Plaidoyer pour le courage (Dominique Lecourt)

Au terme de son livre-entretien sur le progrès, le philosophe des sciences Dominique Lecourt propose un plaidoyer pour le courage, « la plus cardinale des vertus ». Et, pour cela, il propose un triple discernement [1].

Le premier, historique, distingue le « sens moderne » du courage qui est « l’endurance face à l’adversité » du « sens antique » qui est la « capacité à dépasser la peur pour affronter de grands dangers », et lui préférer le second, car notre époque est avant tout habitée par la peur et affrontée à bien des incertitudes.

Le deuxième, anthropologique, est le paradoxe d’une vertu qui, d’un côté, « plonge ses racines plus profondément que tout autre vertu dans l’émotion » et, de l’autre, « sollicite aussi l’intellect plus que toute autre puisqu’il faut savoir discerner » et ainsi ne pas sombrer dans la témérité.
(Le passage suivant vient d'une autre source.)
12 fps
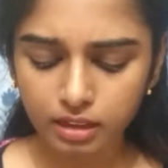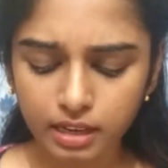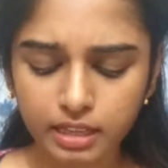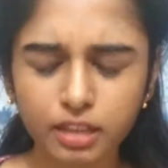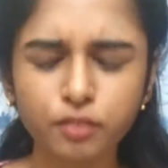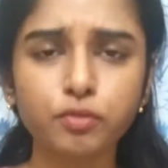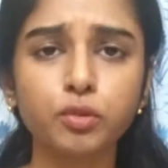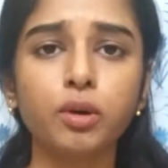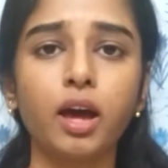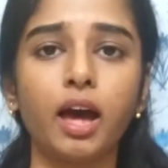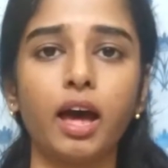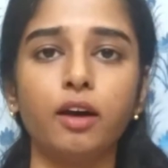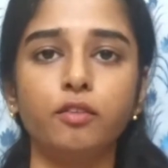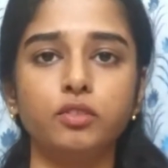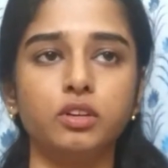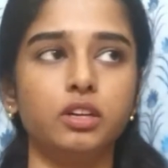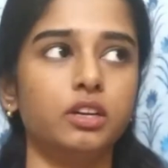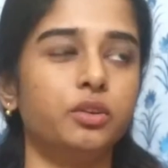like, if you have
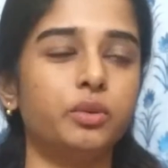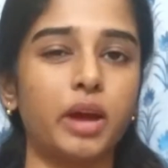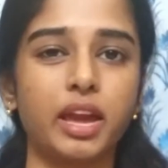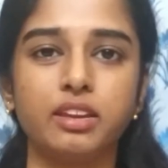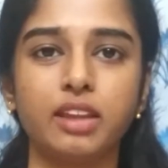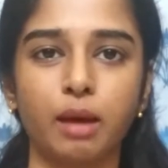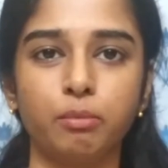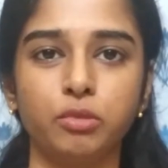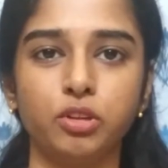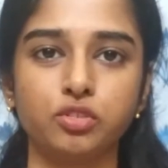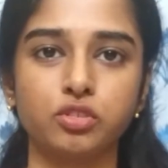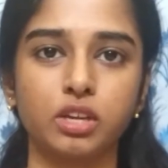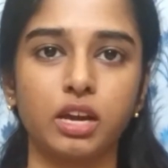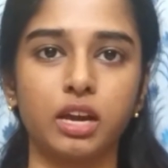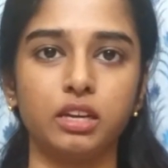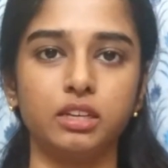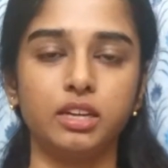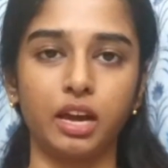dry, damaged
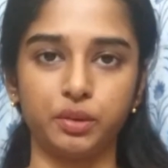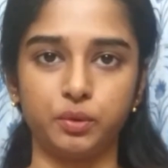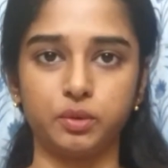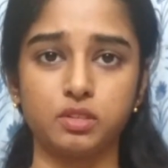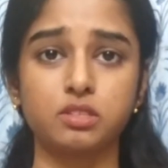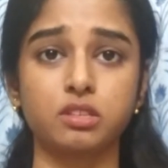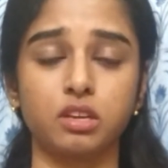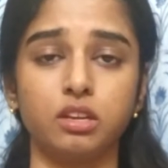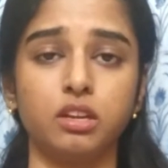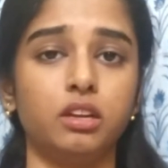and dehydrated skin,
Le troisième, éthique, réside en un autre « paradoxe » ou je dirais plutôt tension : le courage est à la fois une « vertu ‘privée’ », celle « la force d’âme de l’individu », et « la vertu civique par excellence » (selon l’opinion d’Homère et Machiavel).
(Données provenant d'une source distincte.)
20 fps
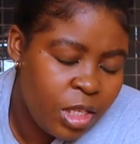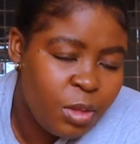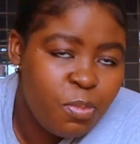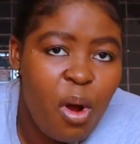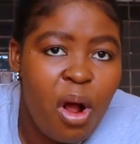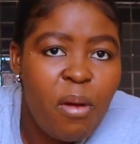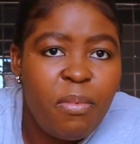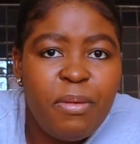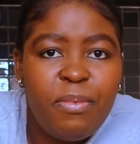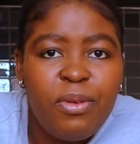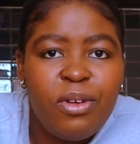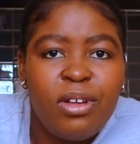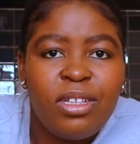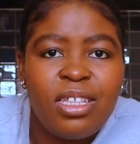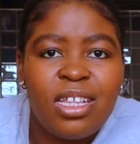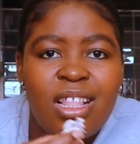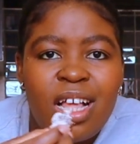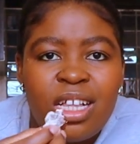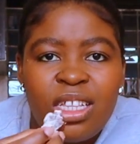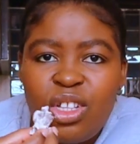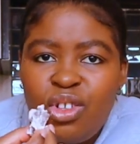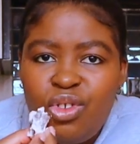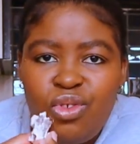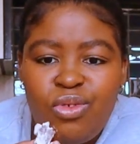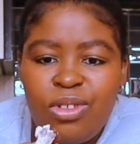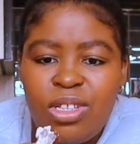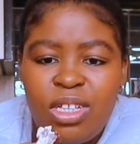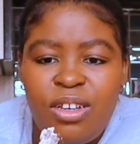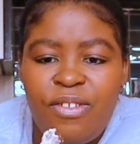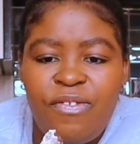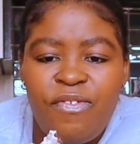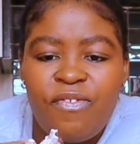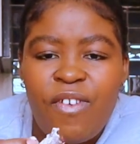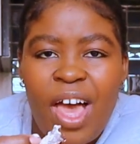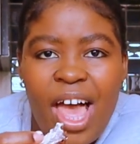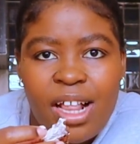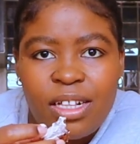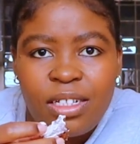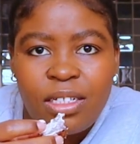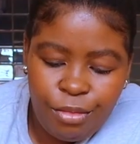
Probably because it doesn't use any fat.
J’ajouterai une quatrième tension constitutive : entre l’éthique et l’ontologique, le courage modèle à la fois notre action et notre être. C’est ainsi que Paul Tillich parle d’un courage d’être. En effet, le courage naît singulièrement aux confins de la mort, mais aussi aux frontières de la nouveauté. Voire d’ordre métaphysique : à la lisière entre l’ancien et le nouveau.

Pascal Ide

[1] Dominique Lecourt, L’avenir du progrès. Entretiens avec Philippe Petit, coll. « Conversations pour demain », Paris, Textuel, 1997, p. 114-115.